Average incentives reduced to 9.1%, primarily driven by strong customer take up across both new leases and renewals in Sydney and Melbourne markets which continue to benefit from low supply.
Dexus’s group development pipeline was $17.7 billion as at 30 June 2022, of which $10.3 billion sits within the Dexus portfolio and $7.4 billion within third party funds.
During the quarter, Dexus completed 63,600 square metres of industrial development, comprising circa 51,000 square metres at 107 Momentum Way, Ravenhall and a circa 12,600 square metre facility at 22 Orion Road, Jandakot.
At Jandakot, construction commenced on a 25,500 square metre industrial project at 8 Centurion Place and continues across a further 62,000 square metres for five additional industrial projects.

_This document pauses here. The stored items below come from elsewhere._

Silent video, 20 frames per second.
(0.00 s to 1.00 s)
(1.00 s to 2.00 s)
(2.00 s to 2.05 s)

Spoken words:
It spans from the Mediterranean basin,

At Ravenhall construction continues across 160,500 square metres for an additional four industrial projects.
Dexus continues to progress its city-shaping developments and commenced construction on Atlassian Central in August with Built-Obayashi appointed as the builder.
At Central Place Sydney, Dexus Office Partnership and Frasers Property lodged a Stage 3 Unsolicited Proposal and Project Development Agreement with the New South Wales Government and received Development Approval from City of Sydney on 20 October.

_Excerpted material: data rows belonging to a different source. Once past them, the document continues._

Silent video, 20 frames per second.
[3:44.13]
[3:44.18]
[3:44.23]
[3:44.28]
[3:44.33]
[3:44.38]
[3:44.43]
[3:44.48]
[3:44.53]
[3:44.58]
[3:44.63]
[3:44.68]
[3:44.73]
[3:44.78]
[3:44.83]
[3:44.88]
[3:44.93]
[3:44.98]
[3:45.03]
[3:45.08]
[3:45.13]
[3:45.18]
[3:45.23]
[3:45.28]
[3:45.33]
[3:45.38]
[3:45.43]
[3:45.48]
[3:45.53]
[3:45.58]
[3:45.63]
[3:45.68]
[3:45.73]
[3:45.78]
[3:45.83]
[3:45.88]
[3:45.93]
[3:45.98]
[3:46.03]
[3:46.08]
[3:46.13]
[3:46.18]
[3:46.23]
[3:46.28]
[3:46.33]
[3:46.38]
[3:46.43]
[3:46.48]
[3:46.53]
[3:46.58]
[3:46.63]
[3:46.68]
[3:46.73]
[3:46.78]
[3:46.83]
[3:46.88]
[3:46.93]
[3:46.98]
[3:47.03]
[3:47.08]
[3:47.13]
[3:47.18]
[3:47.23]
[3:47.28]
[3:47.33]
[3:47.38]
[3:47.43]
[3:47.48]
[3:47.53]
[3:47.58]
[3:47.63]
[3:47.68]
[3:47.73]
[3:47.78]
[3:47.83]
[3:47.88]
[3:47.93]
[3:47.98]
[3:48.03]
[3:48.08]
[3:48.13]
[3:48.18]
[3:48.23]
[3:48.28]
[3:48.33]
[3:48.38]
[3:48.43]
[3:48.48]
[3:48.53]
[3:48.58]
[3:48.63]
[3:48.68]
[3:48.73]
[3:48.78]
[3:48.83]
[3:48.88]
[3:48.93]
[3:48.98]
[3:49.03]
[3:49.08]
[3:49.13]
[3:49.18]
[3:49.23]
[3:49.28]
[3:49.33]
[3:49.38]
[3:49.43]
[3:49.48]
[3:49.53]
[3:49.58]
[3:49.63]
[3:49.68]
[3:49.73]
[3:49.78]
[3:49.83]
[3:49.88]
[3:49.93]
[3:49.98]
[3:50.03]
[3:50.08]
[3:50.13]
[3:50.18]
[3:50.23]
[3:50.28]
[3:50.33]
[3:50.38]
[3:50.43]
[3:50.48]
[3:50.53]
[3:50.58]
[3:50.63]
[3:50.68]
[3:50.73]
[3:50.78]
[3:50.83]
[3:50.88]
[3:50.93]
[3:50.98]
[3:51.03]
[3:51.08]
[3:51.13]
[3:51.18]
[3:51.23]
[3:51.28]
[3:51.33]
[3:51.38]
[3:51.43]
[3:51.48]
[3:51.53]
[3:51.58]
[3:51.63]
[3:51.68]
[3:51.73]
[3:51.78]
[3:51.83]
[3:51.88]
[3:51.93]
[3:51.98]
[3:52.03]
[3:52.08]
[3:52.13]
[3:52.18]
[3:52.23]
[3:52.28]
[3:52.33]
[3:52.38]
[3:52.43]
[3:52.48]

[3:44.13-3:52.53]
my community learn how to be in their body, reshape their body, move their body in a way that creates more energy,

At Waterfront Brisbane, 36% of total office space has been committed in the North Tower and construction is expected to commence in the coming months.
Dexus has exchanged or settled approximately $900 million of transactions across the group since 30 June 2022, $760 million of which were divestments. Key transactions for Dexus include:
- In July, Dexus settled on the sale of 383-395 Kent Street, Sydney and its 50% interest in 140 &150 George Street, Parramatta for an aggregate sale price of $462.3 million (reflecting DXS share)
- In October, Dexus agreed to sell 586 Wickham Street and 10 Light Street, Fortitude Valley in Brisbane (known as the Audi Centre), for $98.0 million, with settlement expected in June 2023. The sale price represents a circa 6% discount to 30 June 2022 book value
In addition, Dexus acquired an industrial property at 311 South Street, Marsden Park NSW in partnership with Dexus Australian Logistics Trust for a total purchase price of $45.0 million (for 100% of the property, in which Dexus has a 51% interest).
Dexus was awarded by Principles for Responsible Investment (PRI), the highest attainable score of 100 for the ‘Investment and Stewardship Policy’ module and 98 out of 100 for the ‘Direct Real Estate’ module, with the scores significantly above the median scores for each category. Dexus was also recognised as a global leader in sustainability by the Global Real Estate Sustainability Benchmark (GRESB) in the 2022 Real Estate Assessment. Dexus and its funds achieved 90% and above in seven of eight categories submitted and three entities ranked in the top 2% of GRESB participants globally. Dexus Office Trust was also recognised as a Global Listed Sector Leader for Office in 2022.
Summary and outlook
Darren Steinberg said: “In this challenging environment with rising interest rates and continued economic uncertainty, we continued to deliver on our strategic objectives and are focused on integrating the AMP Capital platform.
“In addition, we made solid progress on the key development projects of Atlassian Central and Central Place Sydney.
“We remain focused on enhancing the resilience of our portfolio and maintaining high occupancy. Industrial markets remain strong, and we are seeing some signs of improvement in office market leasing conditions.”
Based on current expectations relating to interest rates, continued asset sales and barring unforeseen circumstances, Dexus maintains its guidance to deliver distributions of 50.0 – 51.5 cents per security for the 12 months ended 30 June 2023, which reflects a yield of 6.4% at the current price of $7.83/ secuirty.